Cette fois-ci, nous étions bel et bien parqués comme des moutons, surveillés par la soldatesque pendant trois heures. Sous un fort soleil, nous avons été retenus manu militari dans un espace sans ombre et sans eau. Ce n’est qu’après que monseigneur Macron eut fini de se sustenter, que nous avons pu sortir. A cette véritable séquestration se rajoute le cynisme du préfet, acceptant de laisser sortir seulement les militants CGT ! En clair, après nous avoir parqués, il nous demandait de « faire le tri » ! Sans aucune hésitation, la CGT a refusé cette ignominie et a décidé que tout le monde était militant des militants de la CGT, ou alors personne ! Oui, les forces de l’ordre sont à la botte du pouvoir. Et même si, pour cela, elles ne respectent pas la loi. Le pouvoir n’en a que faire des lois quand il faut se défendre face à la contestation. Pour les pacifistes à tout crin, les coups de matraque reçus sans raison n’ont pas fait que leur ouvrir la lèvre. Cela leur a permis d’ouvrir les yeux sur ce qu’est la violence d’État. En trois heures de séquestration, la leçon fut comprise !

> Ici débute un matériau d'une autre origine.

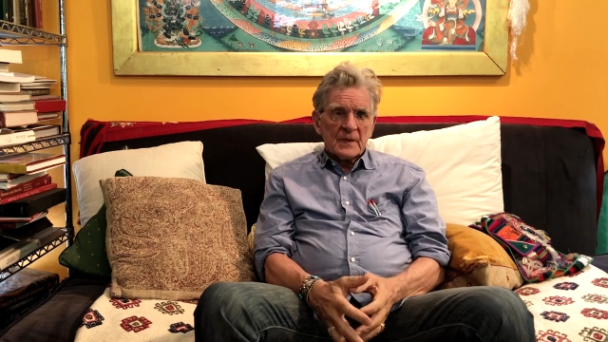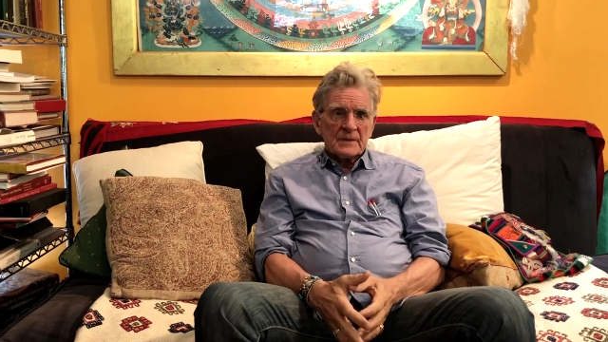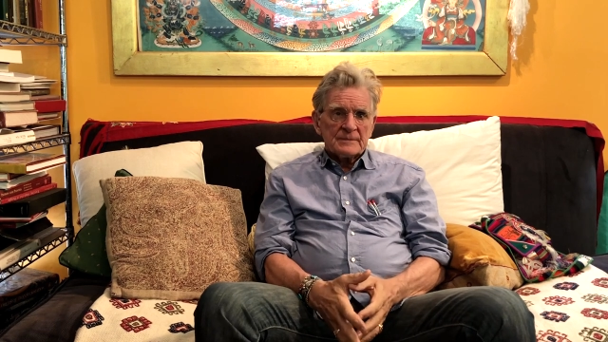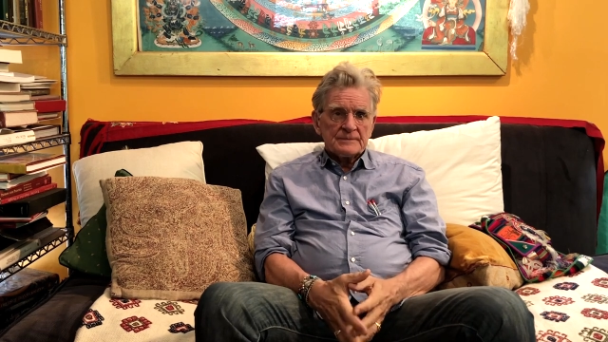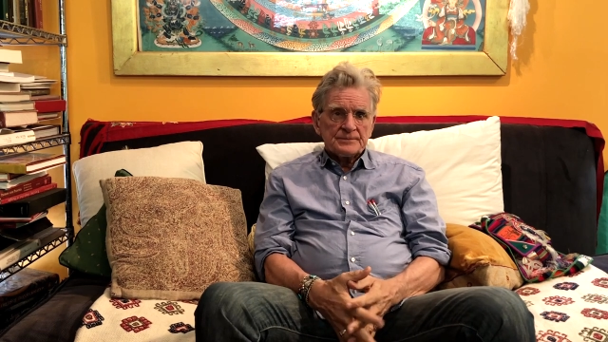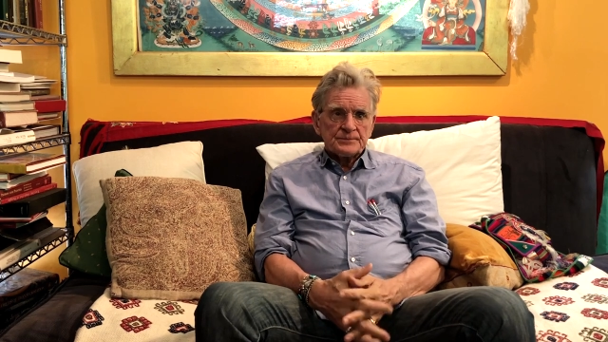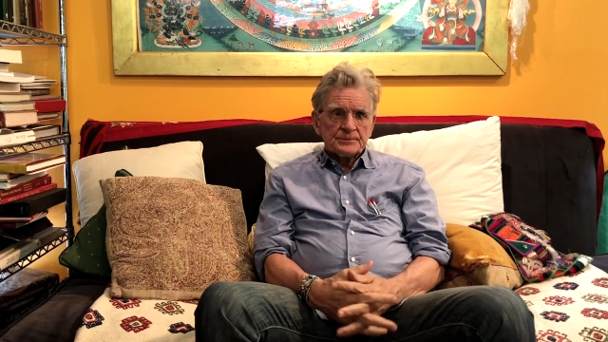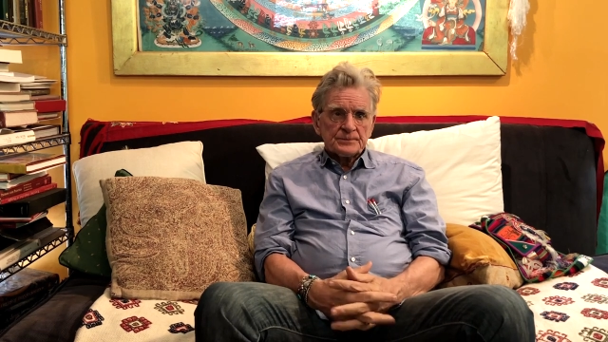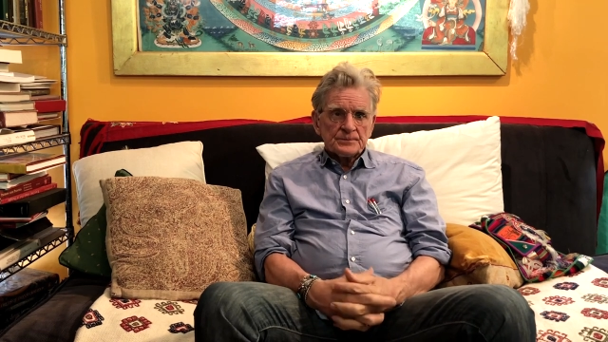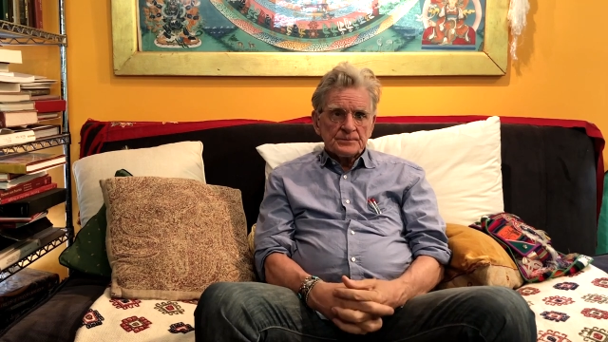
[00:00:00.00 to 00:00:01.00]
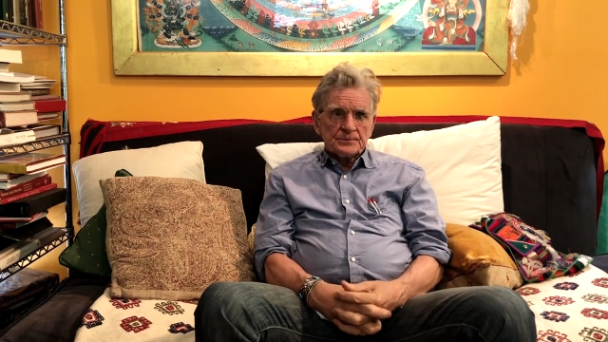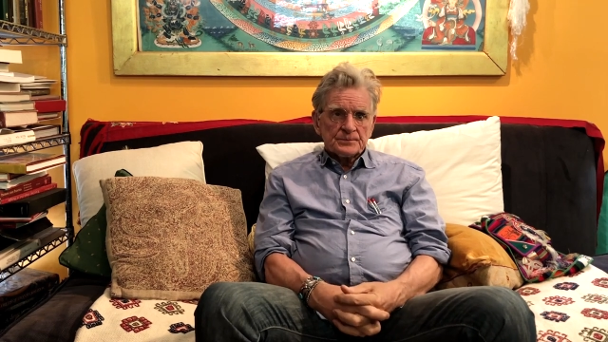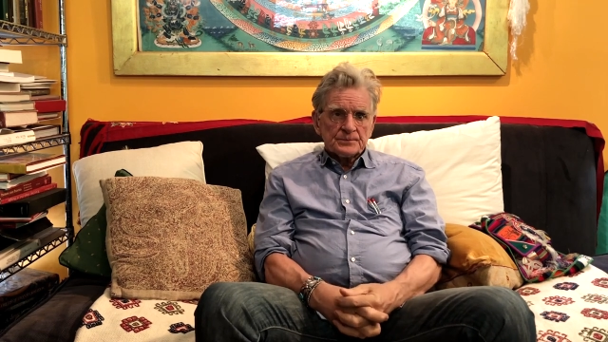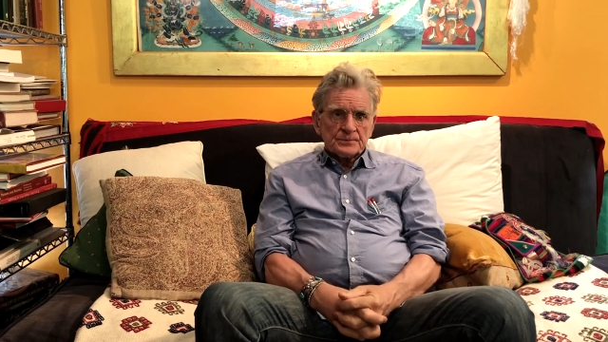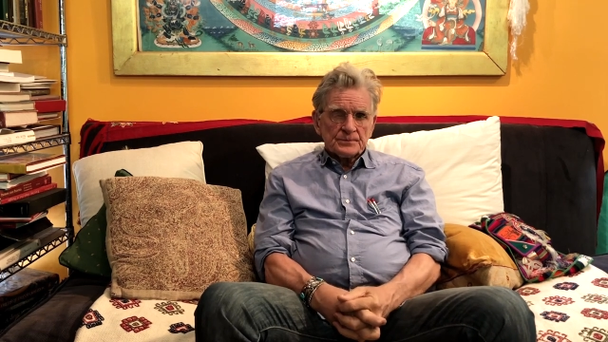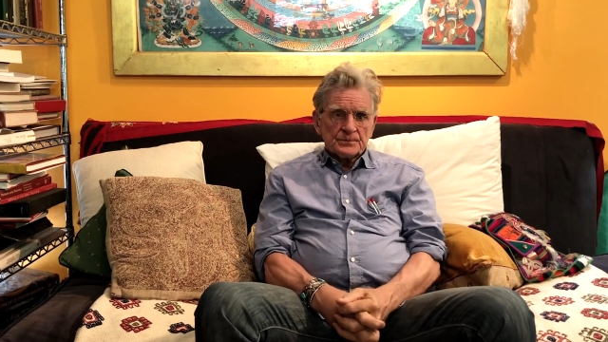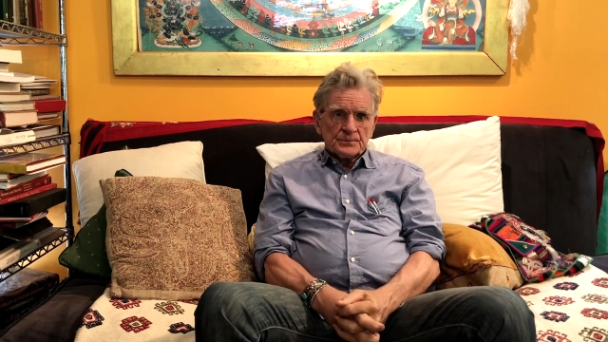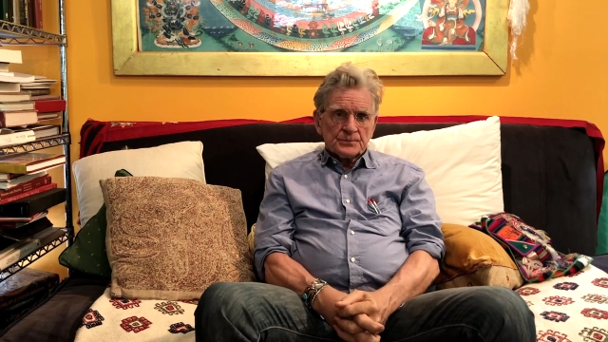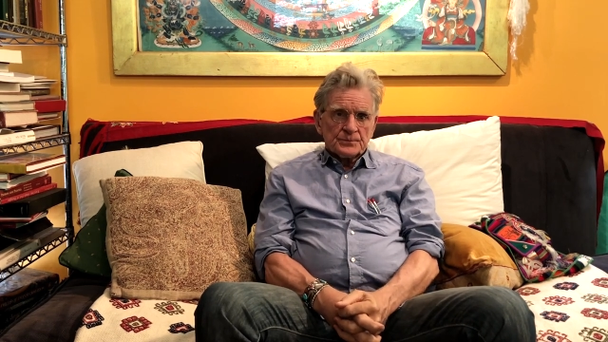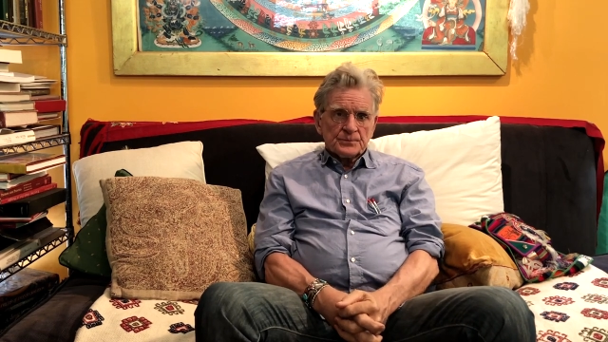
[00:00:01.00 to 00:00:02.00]

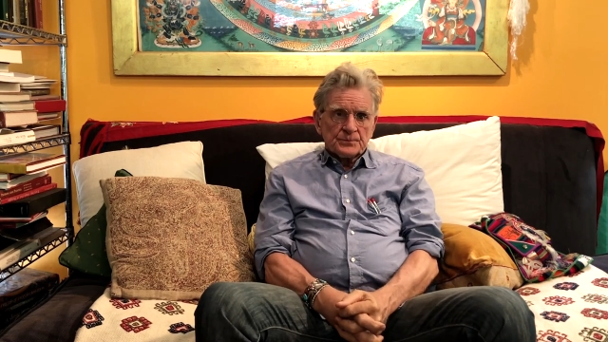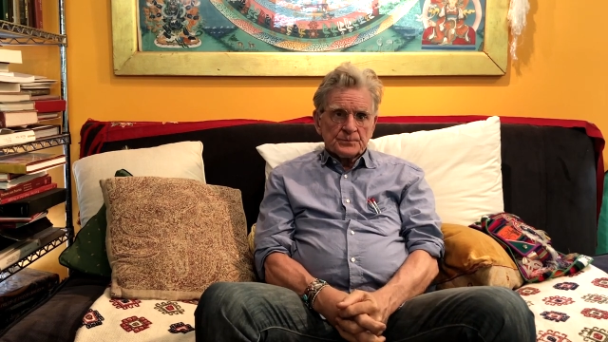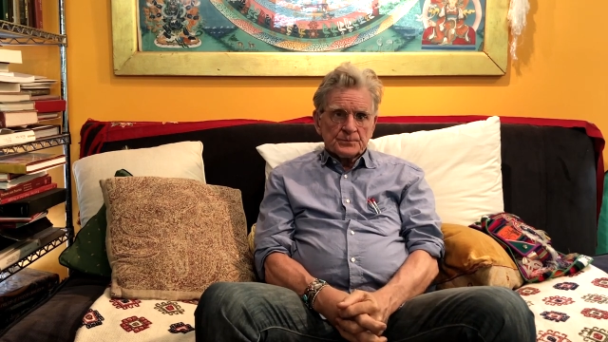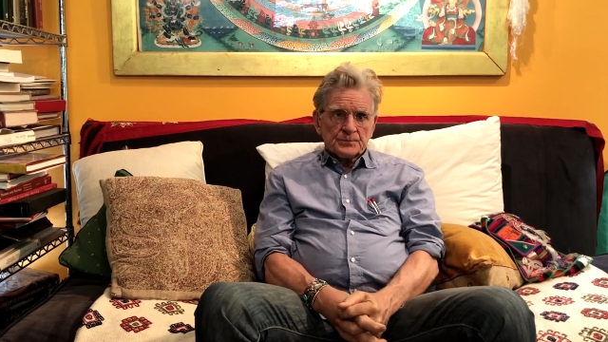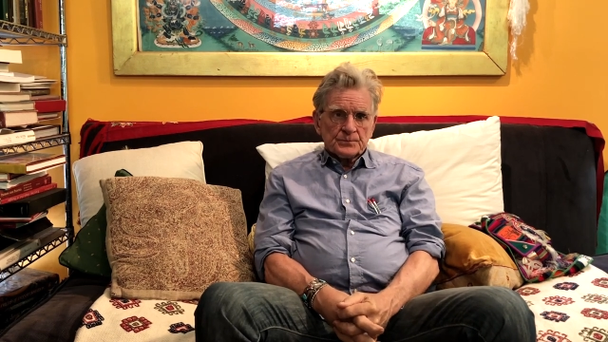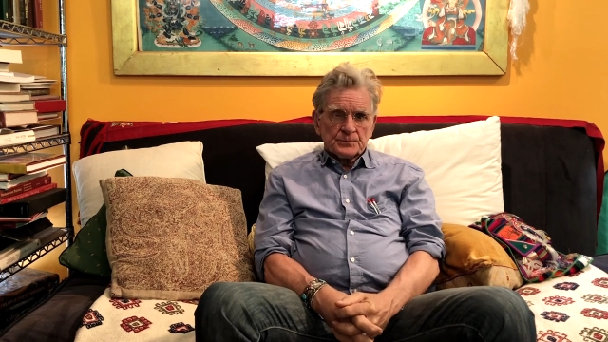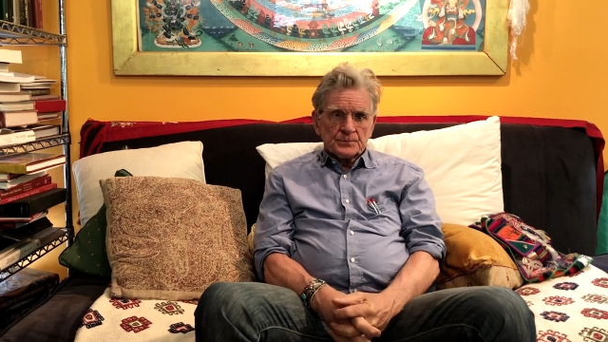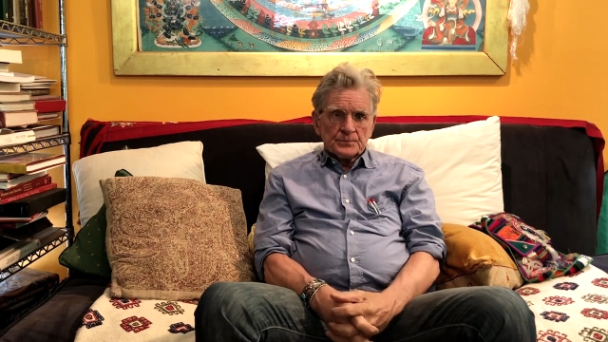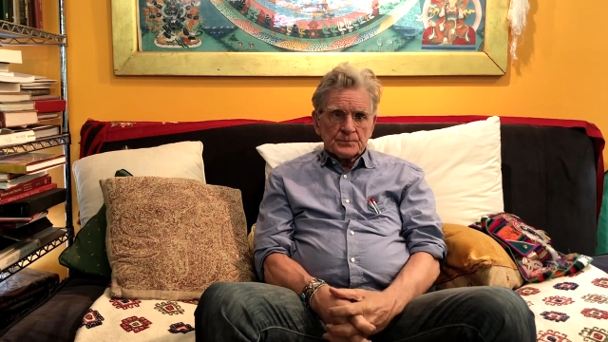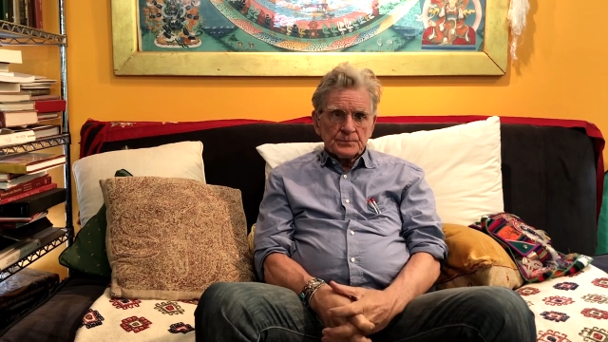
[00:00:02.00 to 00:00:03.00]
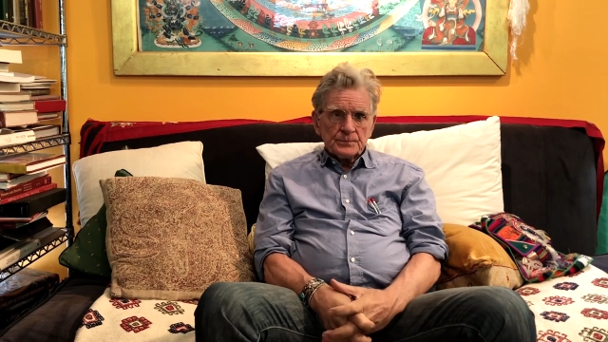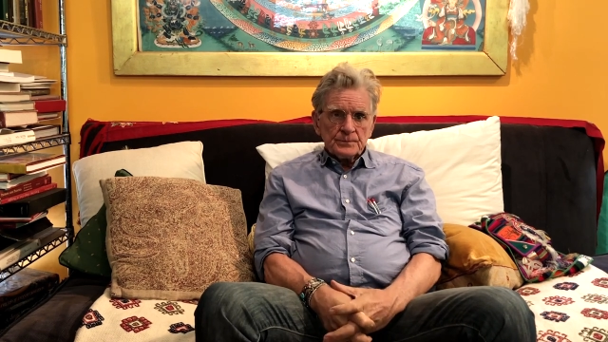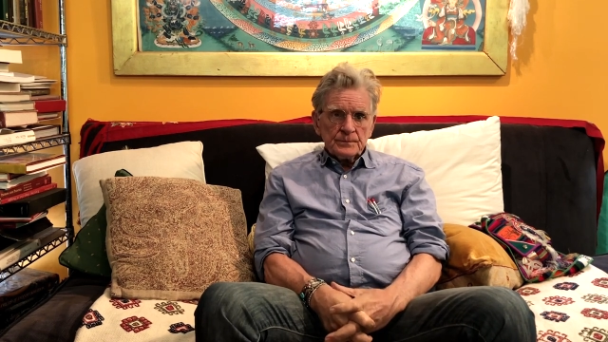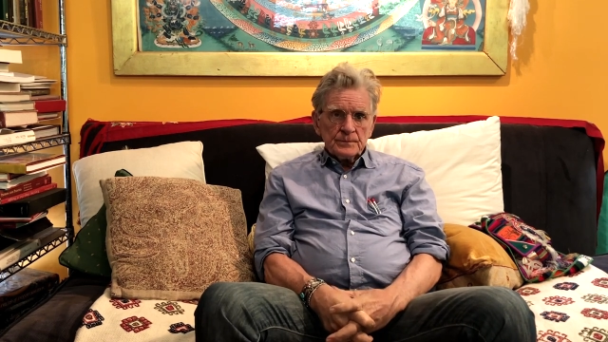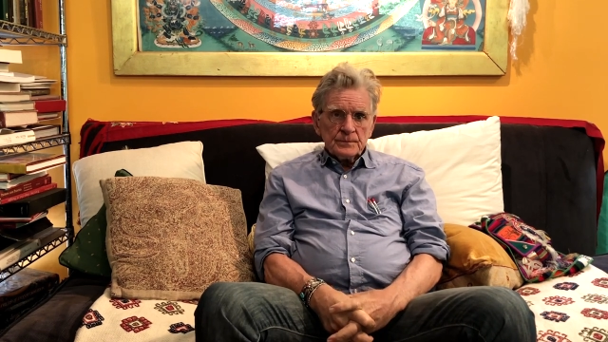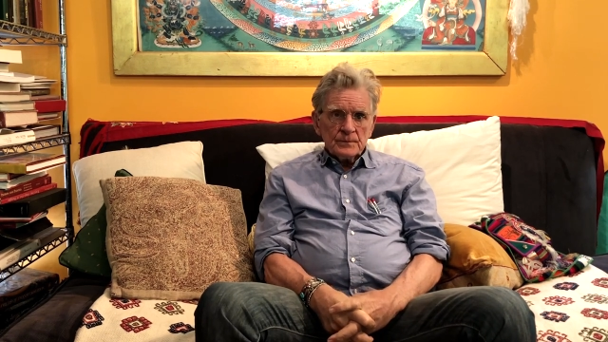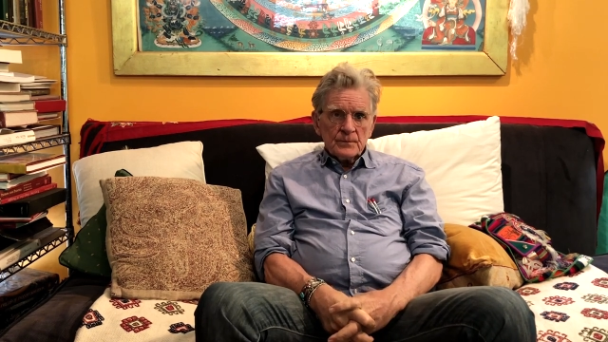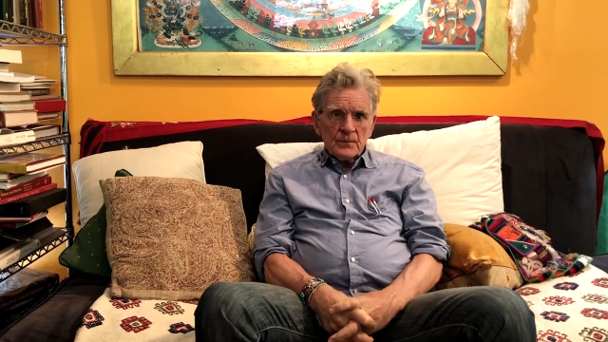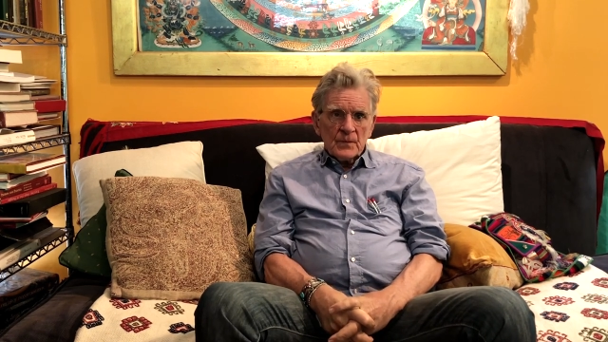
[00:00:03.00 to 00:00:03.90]
[no speech]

L’État est là pour protéger les intérêts des puissants… et peu importe la loi ! L’important était que sieur Macron puisse parler aux journalistes en laissant croire qu’il est le bienvenu partout, et surtout en Corrèze, patrie du président ! C’est ainsi qu’on arrange la vérité, en « gommant » ce qu’il n’est pas convenable de montrer.

Les militants retenus, ainsi que l’UD CGT de Corrèze et l’UL CGT de Tulle, vont porter plainte. Cet épisode est loin de refroidir les militants corréziens présents. Bien au contraire, leur détermination est plus forte que jamais.

Sylvain Roch, militant CGT 19 séquestré.